Obama
moves his IA field director, who also ran Ohio for Obama, into Pennsylvania, but someone's skeptical:
Even before Tewes's appointment was confirmed today, campaign officials had hoped that the extended bus tour -- a commitment Obama's campaign has not made to an individual state since Iowa -- and a sizeable advertising buy over the past week would help to quell internal skeptics.
"My guess is it's a smokescreen, I don't think it changes the strategy at all," said one Obama fundraiser in Pennsylvania. "I think a lot of people were catching wind of the fact that they were writing off Pennsylvania."
They wouldn't write it off though, not with having a internal prediction of losing by just 5 percent, and finally getting a big endorsement
in the state by Bob Casey:
Casey is a first-term senator and the son of a popular former governor of the state. His support could help Obama make inroads among Catholic voters. Catholics constitute more than 30 percent of the state. Casey is scheduled to join Obama in Pittsburgh Friday and campaign with him as Obama travels by across Pennsylvania by bus.
Speaking of buses, Obama's still trying to
defend Wright, but has reved up the
bus engine a bit:
"Had the reverend not retired, and had he not acknowledged that what he had said had deeply offended people and were inappropriate and mischaracterized what I believe is the greatness of this country, for all its flaws, then I wouldn't have felt comfortable staying at the church," Obama said Thursday during a taping of the ABC talk show, "The View." The interview will be broadcast Friday.

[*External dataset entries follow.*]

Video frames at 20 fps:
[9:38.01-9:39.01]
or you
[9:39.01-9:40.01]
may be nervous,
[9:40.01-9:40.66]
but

When did Wright ever acknowledge he'd been divisive- did I miss that happening? Also, the problem for Obama is that the issue has become not just about Wright, but this church in general, that Obama
belongs too:
Still, the Wright episode is not behind Obama and remains a problem for the general election, if Obama is the nominee. NBC reported Thursday that bulletins published by Wright's Trinity United Church of Christ on Chicago's South Side included "anti-Israel" material and a piece calling Italians "garlic noses" and references to "White supremacists" who "run the U.S. government."
Clinton campaign spokesman Phil Singer said, "I think comments like that have no place in the public discourse."

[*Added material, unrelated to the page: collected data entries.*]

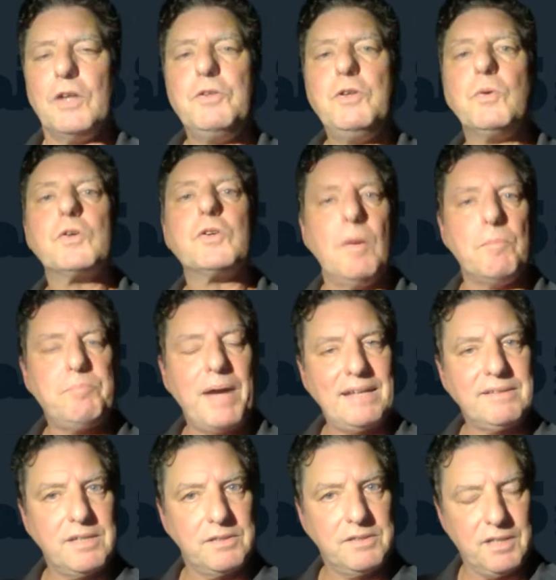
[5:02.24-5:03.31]
a new
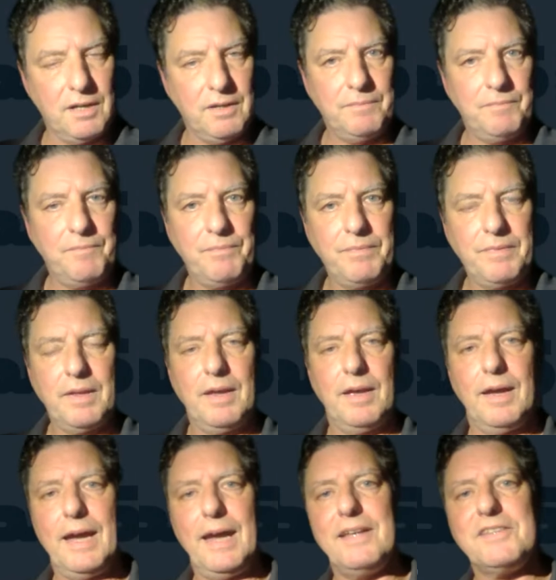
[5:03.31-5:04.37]
competitor.
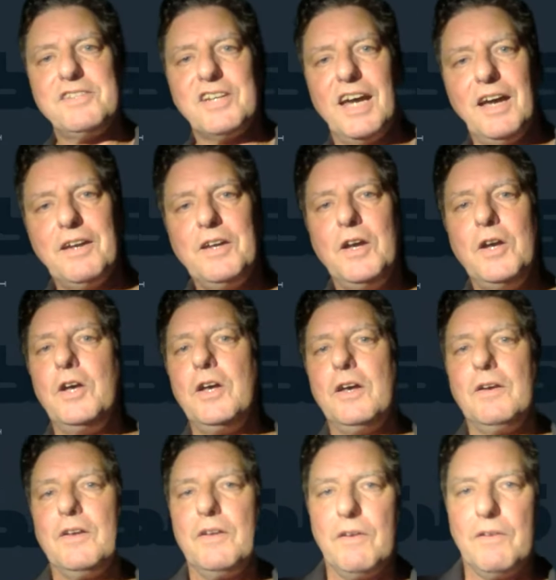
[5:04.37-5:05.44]
And
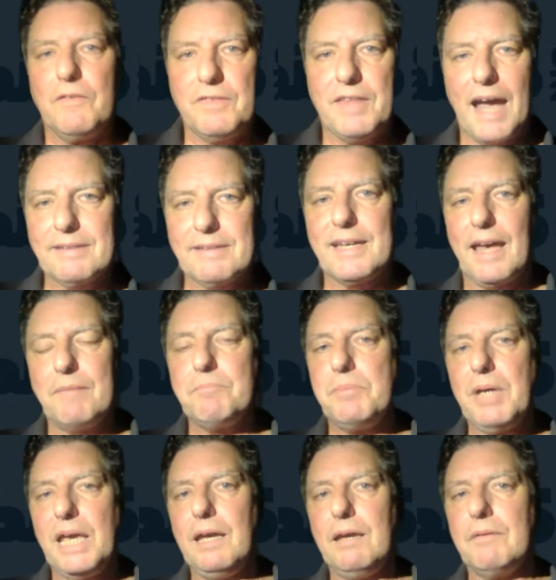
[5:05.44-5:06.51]
that can
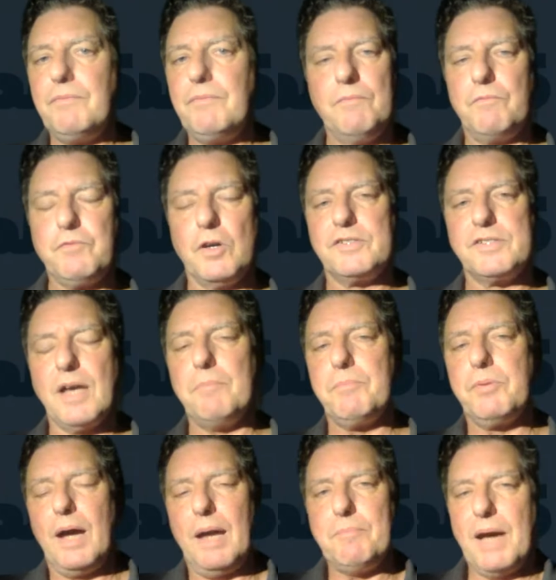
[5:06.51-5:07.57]
be, for
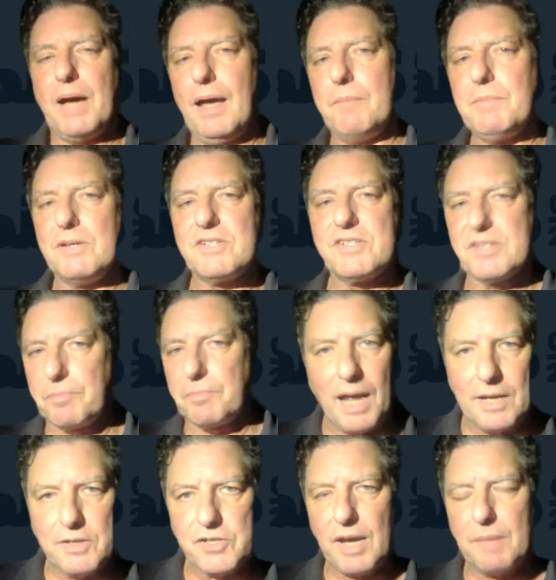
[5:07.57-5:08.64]
example, I'm a
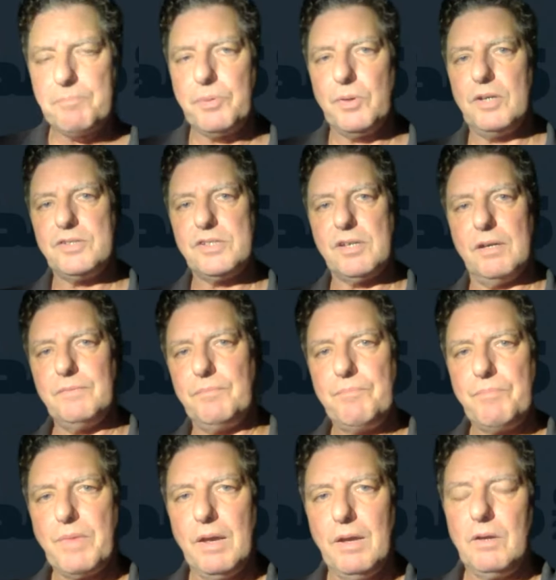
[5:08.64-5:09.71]
supply chain person,
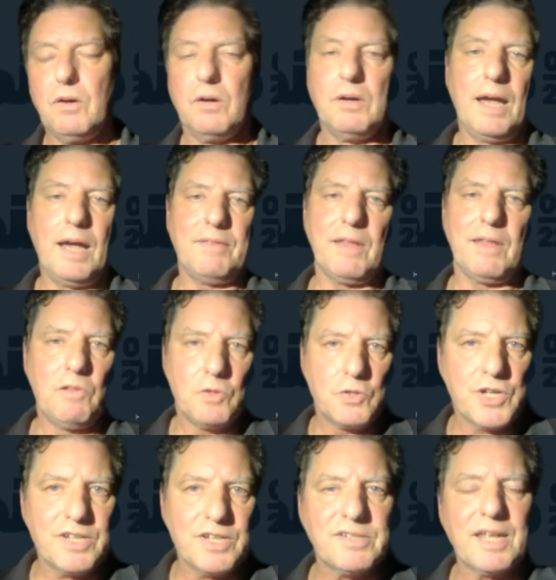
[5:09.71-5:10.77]
and
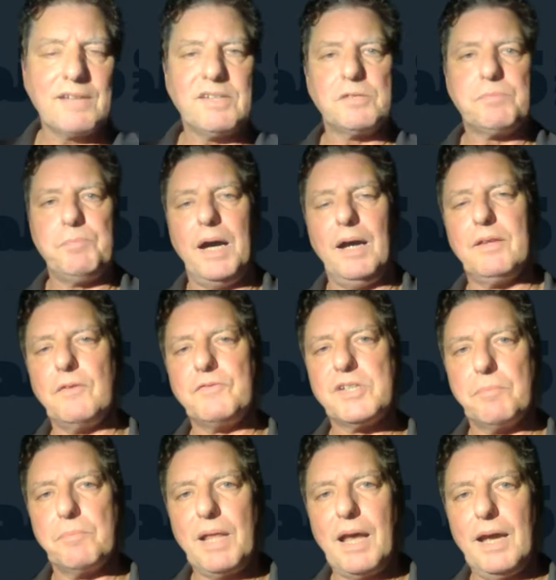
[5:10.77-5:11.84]
logistics is part of
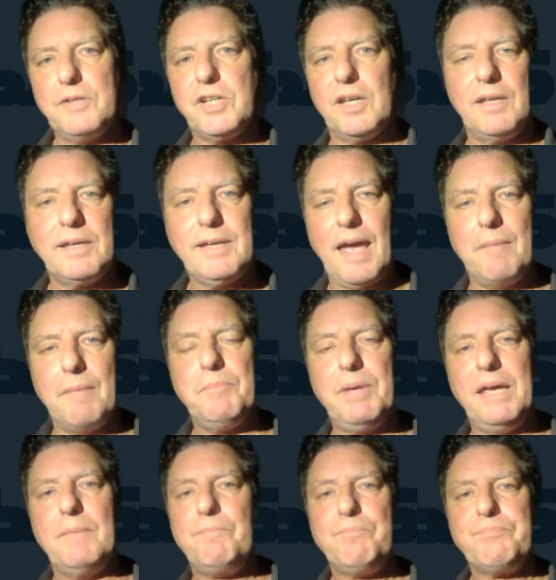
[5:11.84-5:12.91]
supply chain. It can
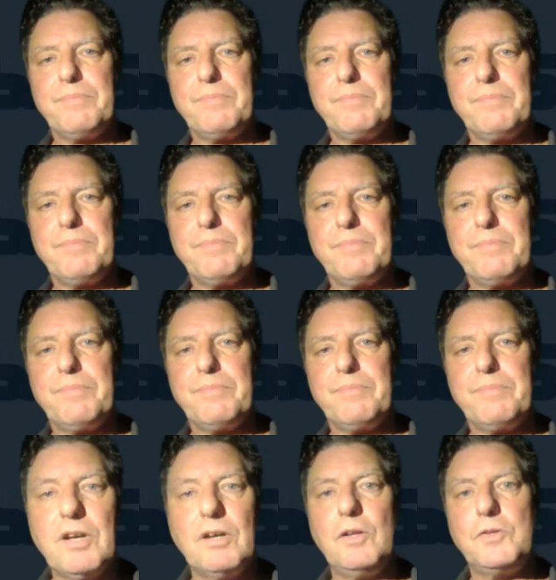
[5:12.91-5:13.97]
be a
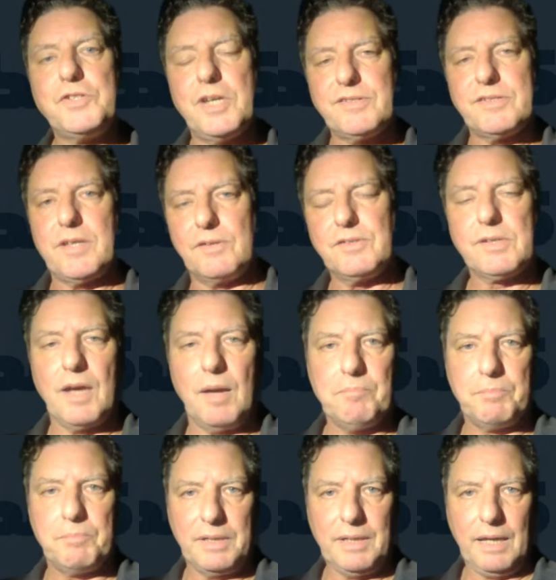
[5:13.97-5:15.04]
digital logistics
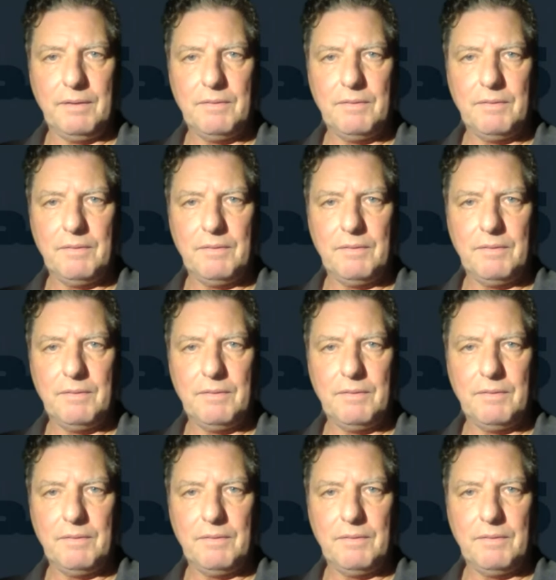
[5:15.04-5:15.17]
company.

I just haven't seen any numbers though, aside from polls done right after this broke, that Obama suffers from his relationship to Wright in the Democratic primary. There have been many statewide polls though, which show a continued slide against McCain, which is probably why Obama continues to try and figure out a way to end the story. It'll be interesting to hear Casey's responses to the reporters over Wright & Obama's church, while the tour happens in PA, and if that helps Obama in the state, which remains a
poll average of a 16 percent spread favoring Clinton.